Coughs, caused by viruses such as the common cold or by flu, usually clear up without treatment after several days once your immune system has defeated the virus. Antibiotics aren’t used for treating coughs.

Self care tips:

  • Drink plenty of fluids – water is best. Make sure you drink something non-alcoholic at least every hour.
  • Make your own homemade cough mixture, mixing honey and lemon in hot water.
  • There’s little evidence that over-the-counter cough medicines actually work, although some of the ingredients may help to treat symptoms associated with a cough, such as a blocked nose or fever.

See your GP if you’ve had a cough for more than two weeks after a viral infection, or your cough is progressively getting worse.

Sprains and strains

Most mild to moderate sprains and strains can be treated at home using the PRICE technique.

Self care tips:

  • PRICE stands for protection, rest, ice, compression and elevation.
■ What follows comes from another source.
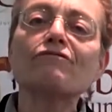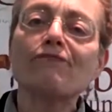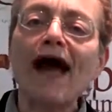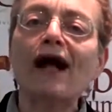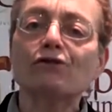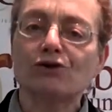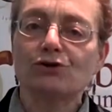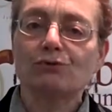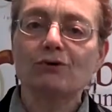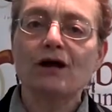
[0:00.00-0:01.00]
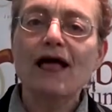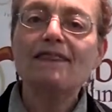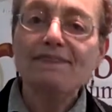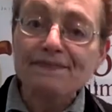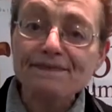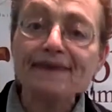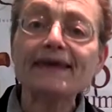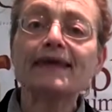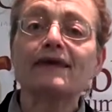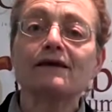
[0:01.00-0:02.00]
value,
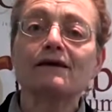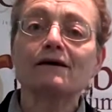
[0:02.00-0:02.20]
the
For information on applying PRICE.
  • For the first 72 hours after a sprain or muscle strain you should avoid heat, such as hot baths, alcohol, running and massage.
  • Try to stay mobile with a sprained joint, unless you have a severe ankle sprain. This is because the injury will heal quicker if you move the joint as soon as you’re able to.
  • If you feel pain from a strain or sprain, use paracetamol in the first instance. If paracetamol doesn’t help, a stronger painkiller such as codeine, which is available only on prescription, may be needed.

The length of time of recovery from a sprain or a strain will depend on the severity of the injury. Seek immediate medical treatment if your joint looks different from usual, is difficult or impossible to move, or you feel numbness or tingling.


Most headaches aren’t life threatening, and are usually relieved by medicines, relaxation techniques lifestyle changes.

Self care tips:

  • For pain relief, paracetamol usually works well to relieve a tension-type headache. It’s best to take a full dose as soon as a headache starts. A second dose can be taken after four hours if necessary.
  • Anti-inflammatory painkillers such as ibuprofen can be more effective than paracetamol for some people.
  • Drink plenty of non-alcoholic fluids, and avoid caffeine-based drinks, such as coffee and cola.

Most headaches will clear within a few hours. However, contact your GP or call NHS Direct on 0845 4647 if you develop new symptoms, your headache gets worse, or you’re still concerned or need further advice.